First, everything is IMMEDIATE. They followed immediately. Immediately, it was done. And in today’s text, immediately, he took the mat and left.

Second, Jesus keeps telling everyone not to tell anyone what he’s doing. And as you can tell from the full house in the introduction to today’s Gospel, it’s not working very well. I think Mark understood human nature pretty well – the more you tell people NOT to share information, the faster it spreads!

And third, Mark keeps creating these three-story groupings – my LSTC professors actually called them Markan sandwiches. That’s because if you really want to know what’s happening, pay close attention to the meat, the middle of the sandwich.

And here in the middle of this sandwich, Jesus is eating with Levi, a tax collector, and other “sinners.” Now, as followers of Jesus, we know that we’re all sinners – not one of us is sin-free without God’s forgiveness. But during the time of Jesus, the religious leaders and Jewish people who followed all the laws would be in the “righteous” group. They would consider themselves righteous and everyone else who saw them would, too. And everyone else would be “sinners,” the people who didn’t have their lives together.

So imagine the scene. Over here,--->> at the market food court, the Pharisees and their scribes, ritually washing themselves.

<<--- And next door, in Levi’s front yard, the outcasts. The riff-raff. Not the kind of people you want to invite to your Christmas party or chamber mixer, and not the people that an up-and-coming Jewish teacher would want to be seen eating lunch with.

But here was Jesus, sitting and laughing with this tax collector – better yet, tax enforcer – and his friends. Who knows? Maybe a petty thief, a beggar, and a couple of livestock handlers. And the Pharisees and their scribes started poking each other.

“Find a better table, Jesus.”

“Who are you going to invite to eat with you next – a sex worker?”

“Hope you can clean yourself up before sabbath.”

And pretty soon, his tablemates are uncomfortable. Levi says “Maybe you better go.” And Jesus decides he better set the record straight.

“You don’t go to the doctor when you’re well, do you? Then why would you need a rabbi if you’re righteous? I’m here for the people who know their lives are out of whack.”

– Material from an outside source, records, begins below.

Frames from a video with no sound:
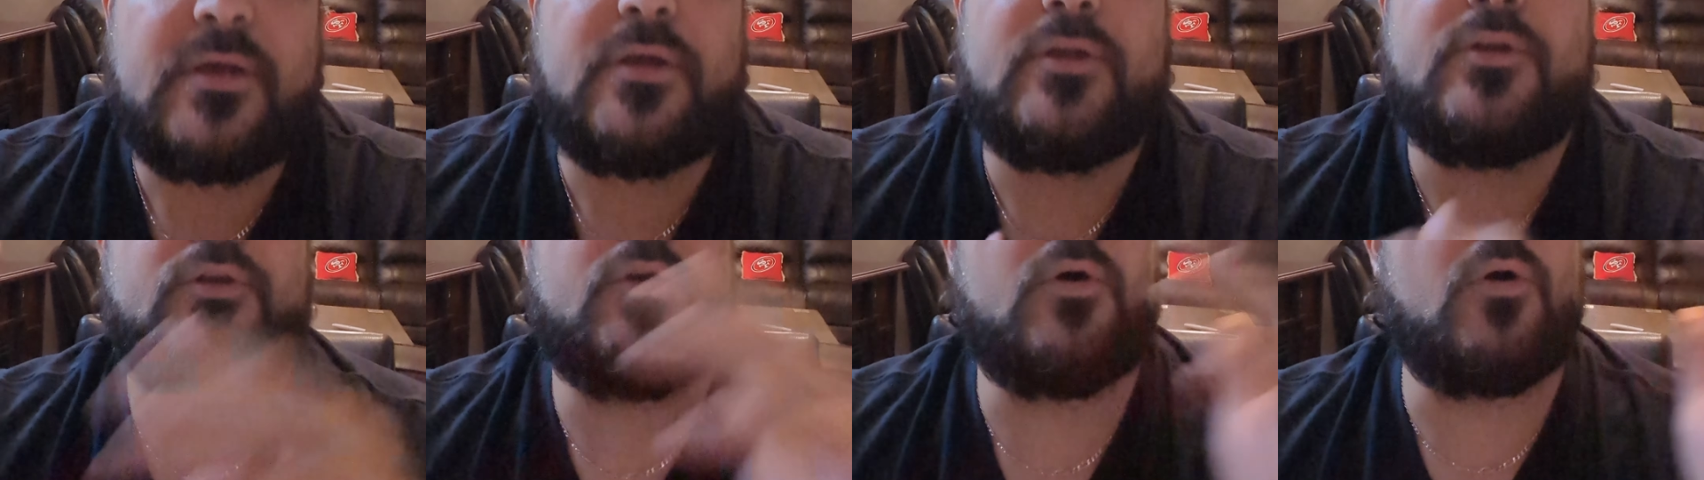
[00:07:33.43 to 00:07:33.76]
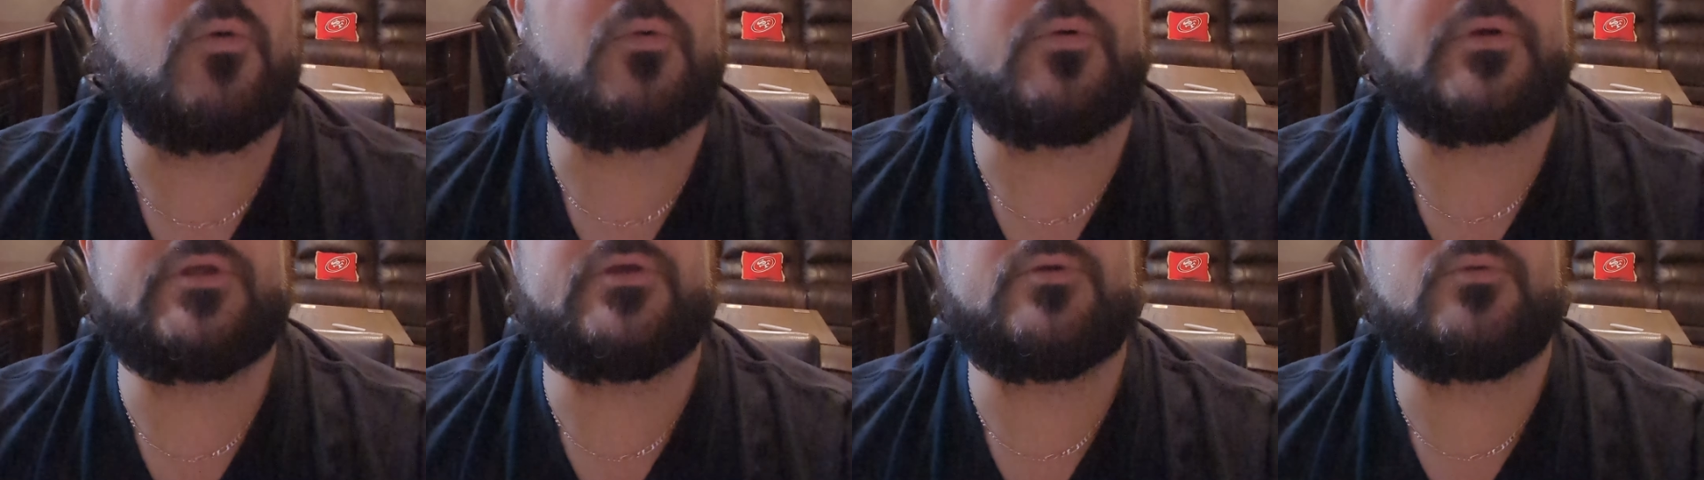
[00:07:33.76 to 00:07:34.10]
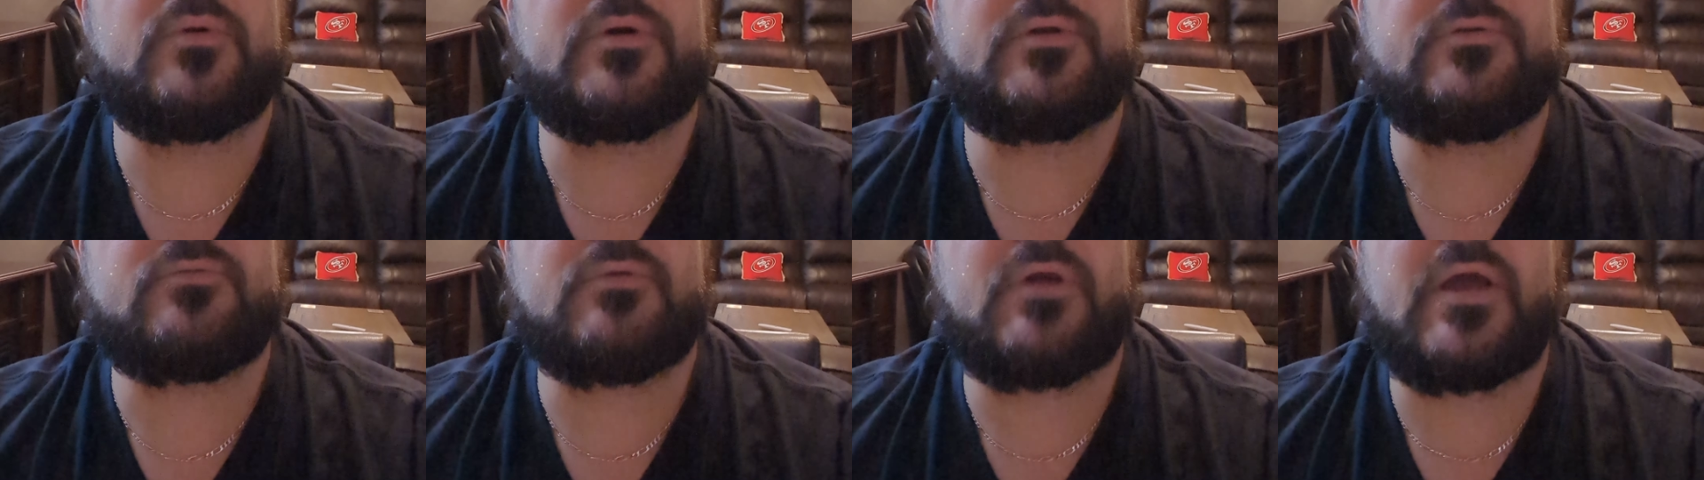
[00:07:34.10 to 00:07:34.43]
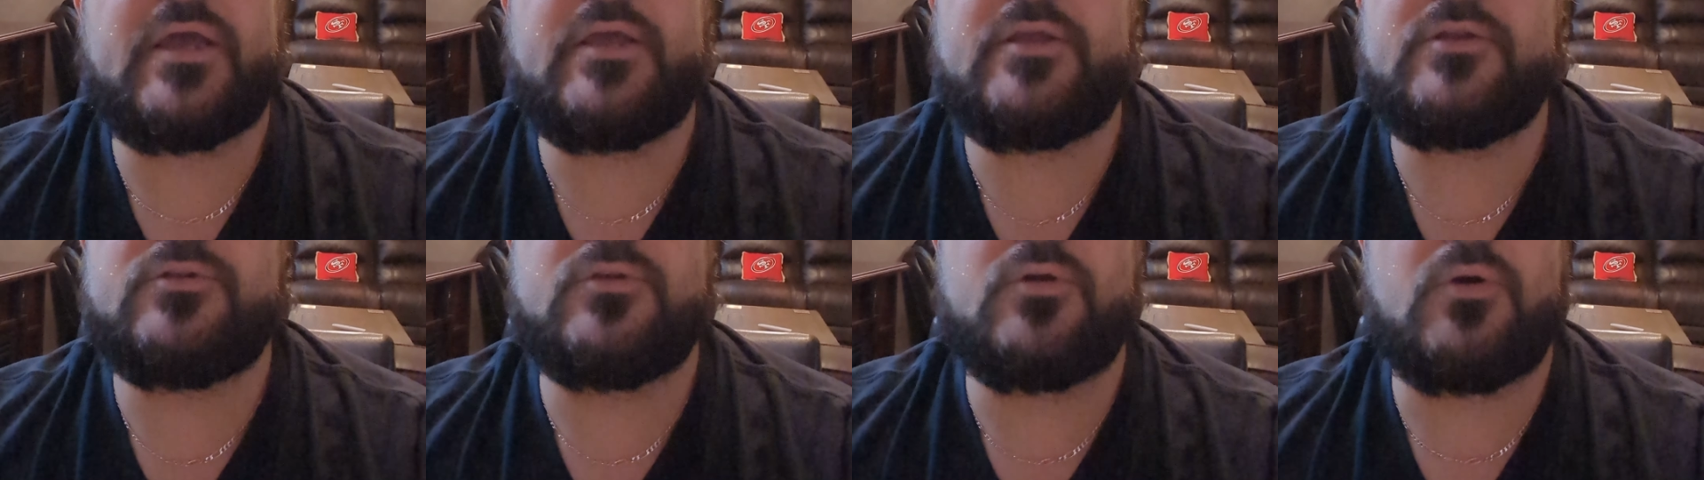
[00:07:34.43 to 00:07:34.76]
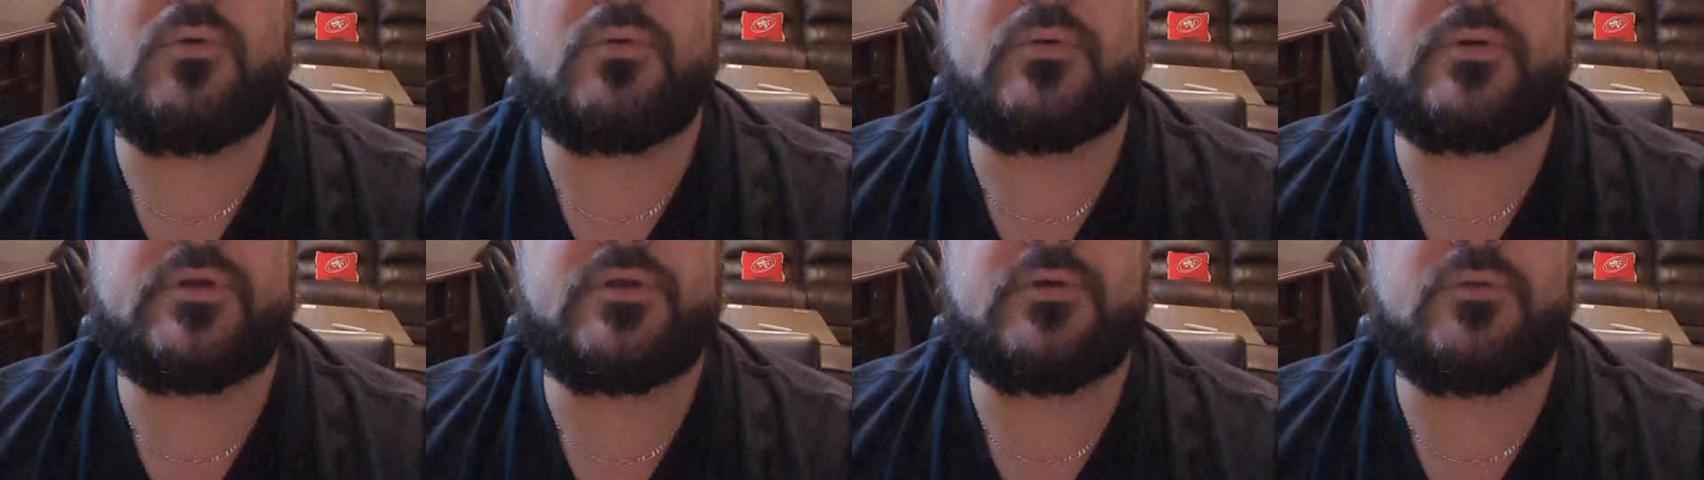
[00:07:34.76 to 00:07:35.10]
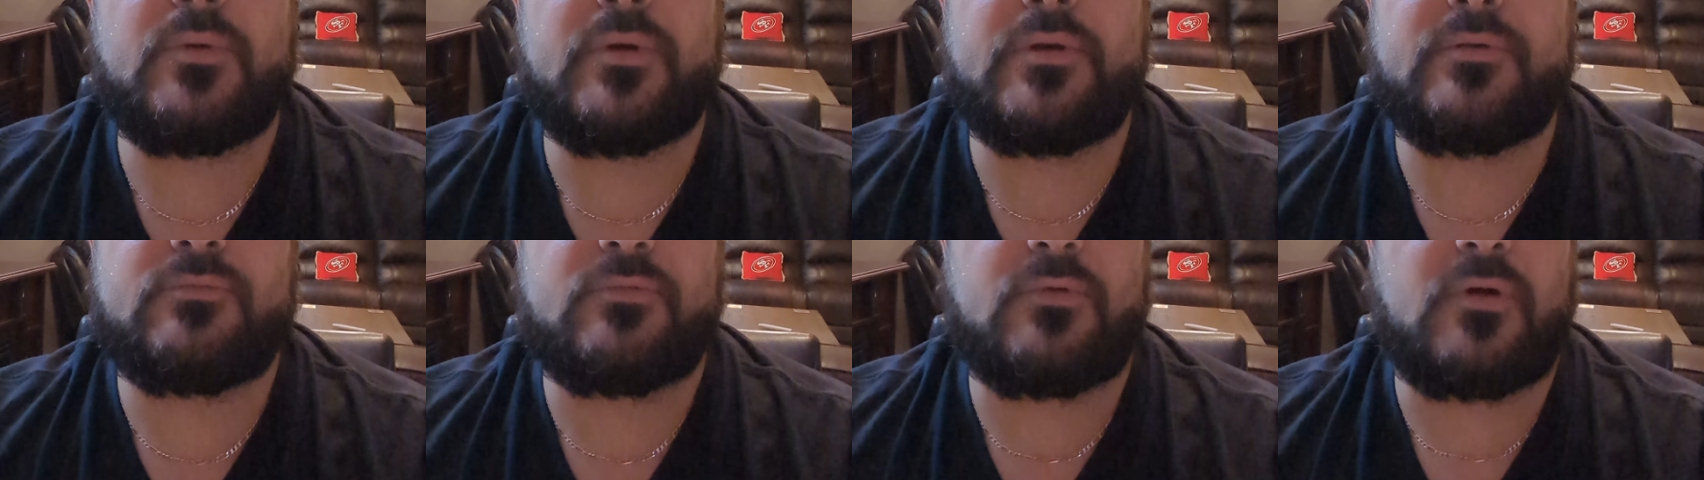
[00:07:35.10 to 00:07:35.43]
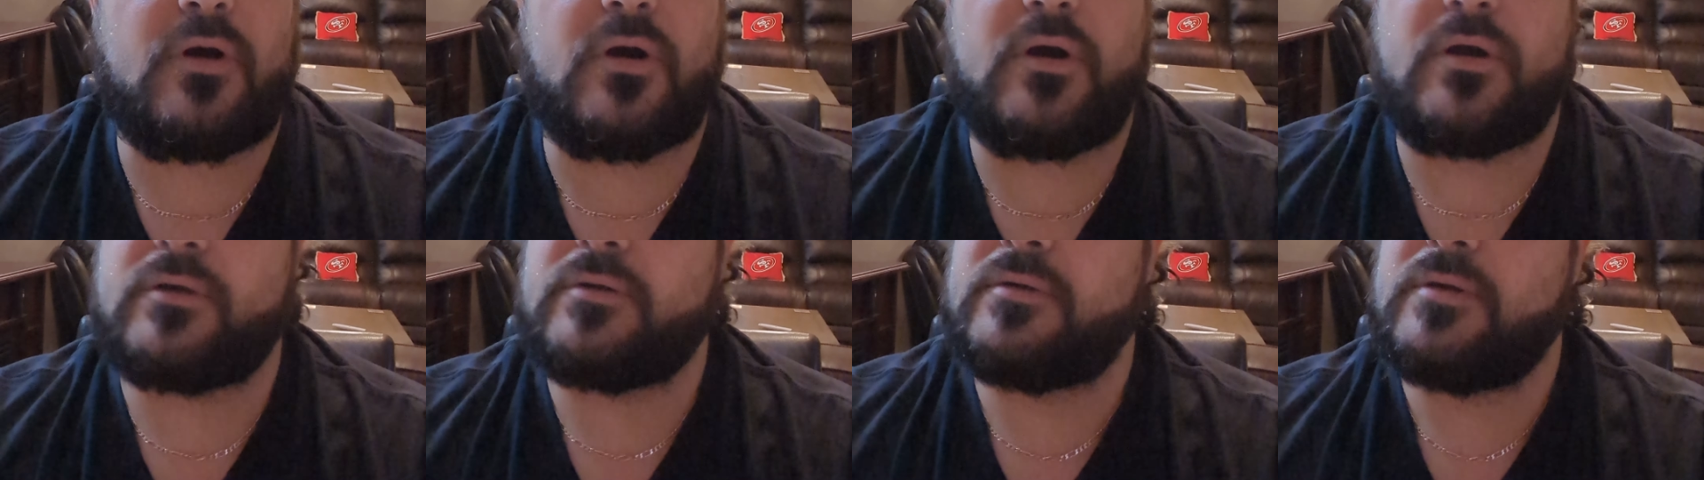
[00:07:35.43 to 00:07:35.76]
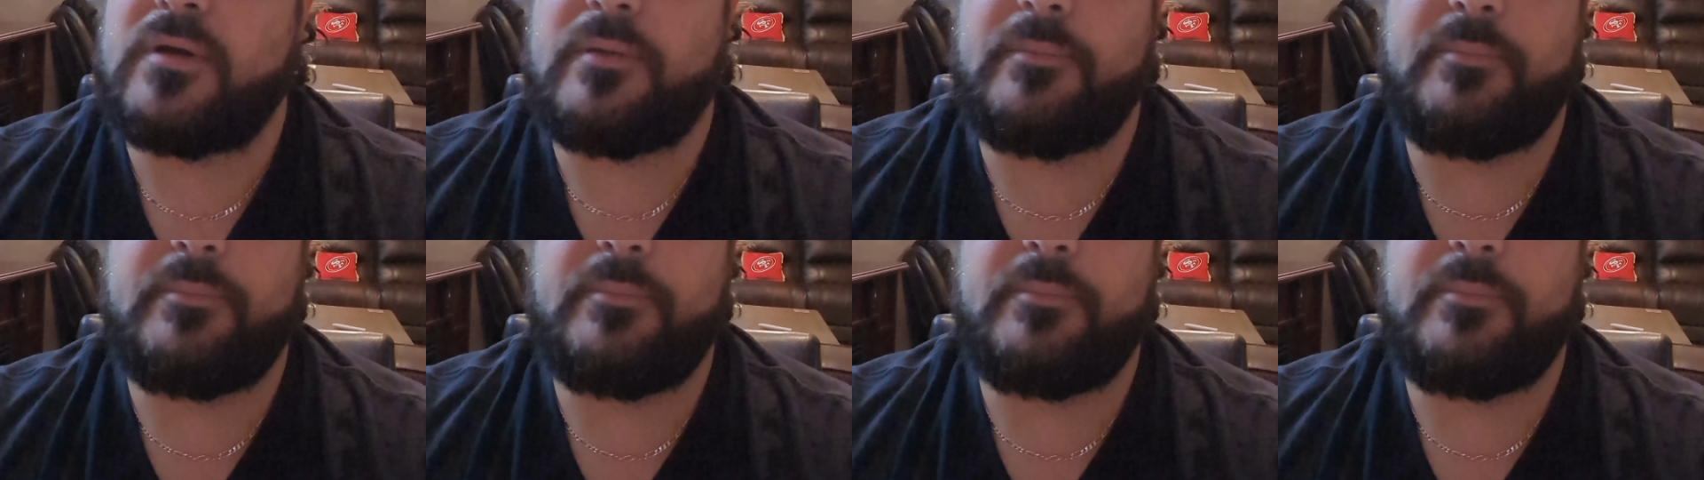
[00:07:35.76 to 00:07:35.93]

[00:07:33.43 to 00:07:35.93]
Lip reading: Know where you went right. Know when you went wrong.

Burn! Jesus just lobbed a missile at the Pharisees. And they were none too happy with Jesus implying that he could help people – all kinds of people – get right with God. That was their job – so they thought.

And once you see this story – then the other two stories come into focus. In all these stories – the healing, the calling of Levi, and the discussion of fasting -- Jesus was talking about change. Not just external changes – a new job or different religious practices, New Year’s resolutions or a new Stanley mug – but wholesale changes in how people live their lives. Not just putting some new wine in the old wineskins, but starting with fresh wineskins entirely. Being changed from the inside out.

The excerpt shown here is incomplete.